A mulher estava sentada no sofá, assistindo TV e rindo de um filme. Ela somente deu um leve aceno para a filha sem virar o rosto.

—  Eu estava na casa do Marcos vendo filme.

— Que bom.

Clara engoliu seco, mas tentou mais uma vez, querendo saber como foi o dia da mãe, que respondeu de forma fria novamente, fazendo o sorriso de Clara se esvair por completo. Devastada se direcionou para seu quarto, mas ao passar pela cozinha, notou algumas louças sujas.

— Não me esperou para jantar? Nós sempre comemos juntas...

— Você já é bem grandinha, não acha? Já pode comer sozinha. 

— Deixa pra lá.

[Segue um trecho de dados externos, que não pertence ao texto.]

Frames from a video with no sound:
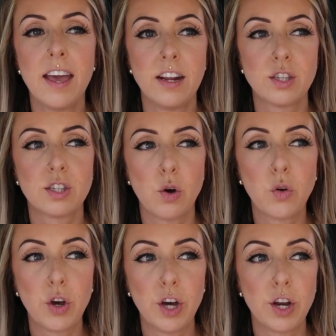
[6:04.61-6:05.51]
And it's so
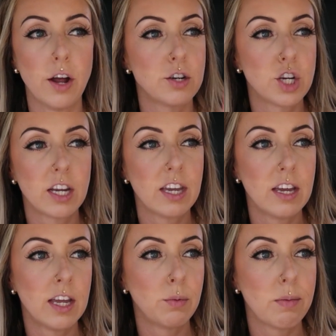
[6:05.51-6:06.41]
good on
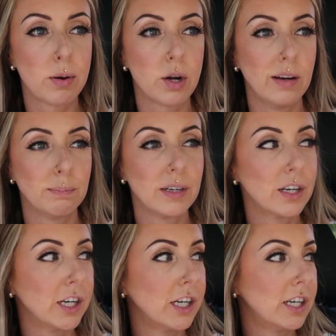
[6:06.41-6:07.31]
chicken. We put it on
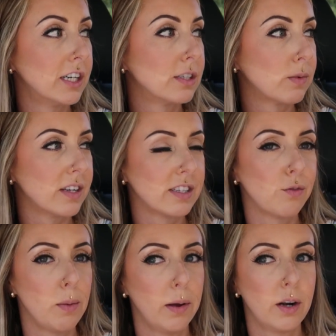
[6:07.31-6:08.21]
burgers. What else
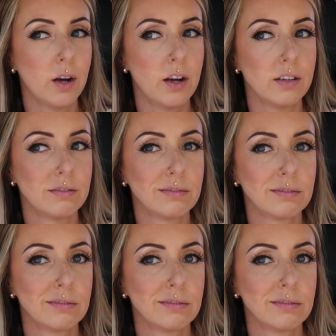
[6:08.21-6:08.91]
have we put it on?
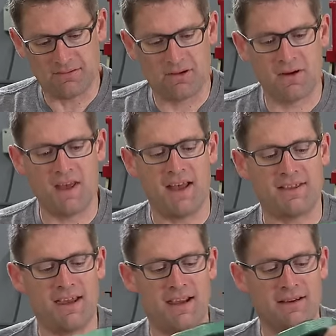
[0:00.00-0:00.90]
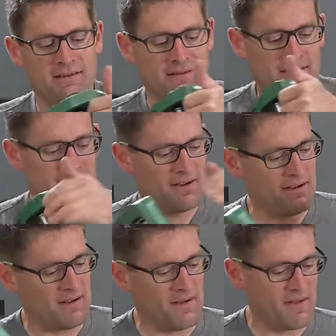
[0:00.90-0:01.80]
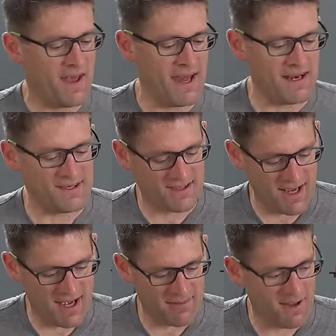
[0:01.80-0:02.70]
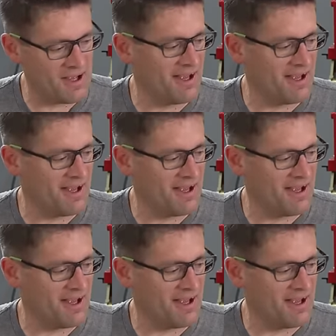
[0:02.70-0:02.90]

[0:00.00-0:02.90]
Look at that thing. That is ab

Boa noite…

— Tá, tá. Tchau — Fazendo um gesto com a mão como se estivesse espantando um bicho.

— Por que a senhora está assim comigo? — Se pondo na frente da televisão.

Levantou-se num rompante, o rosto em chamas, as veias do pescoço à flor da pele:

— VOCÊ É A PORRA DE UM MONSTRO!

Os olhos de Clara encharcaram e tremiam de incredulidade. A boca semiaberta com um tumulto de palavras presas, engasgadas em sua garganta, sem conseguir vencer o nó no coração que parece querer parar.

— Eu não consigo acreditar... Te criamos com tanto amor… e você se torna… uma assassina? Do próprio pai? Quem é o próximo, hein? Eu? — Se proximou com raiva e lágrimas em seus olhos — Espero que Kira tenha piedade da sua alma... porque eu já não tenho mais força nem pra olhar pra sua cara.

Clara recuou em silêncio, como quem fugia de um mundo que já não a reconhecia. Suas lágrimas ficaram pelo caminho, junto aos soluços dilacerantes de sua mãe e a moldura que a mulher arremessou contra a parede, como se quisesse apagar, de uma vez por todas, o passado que agora a machucava. 

Trancada entre as paredes que já não lhe ofereciam conforto, Clara afundou o rosto no travesseiro que abafava o som do choro sofrido. Com dedos trêmulos, ela deslizou pela tela do celular até encontrar o contato de Marcos.

Ao visualizar a foto de perfil dele, Clara desabou novamente. A chuva da alma voltou com mais força, como se ao ver a foto dele, finalmente a permitisse desmoronar.

Mas desligou a tela e ficou novamente no escuro. Sozinha.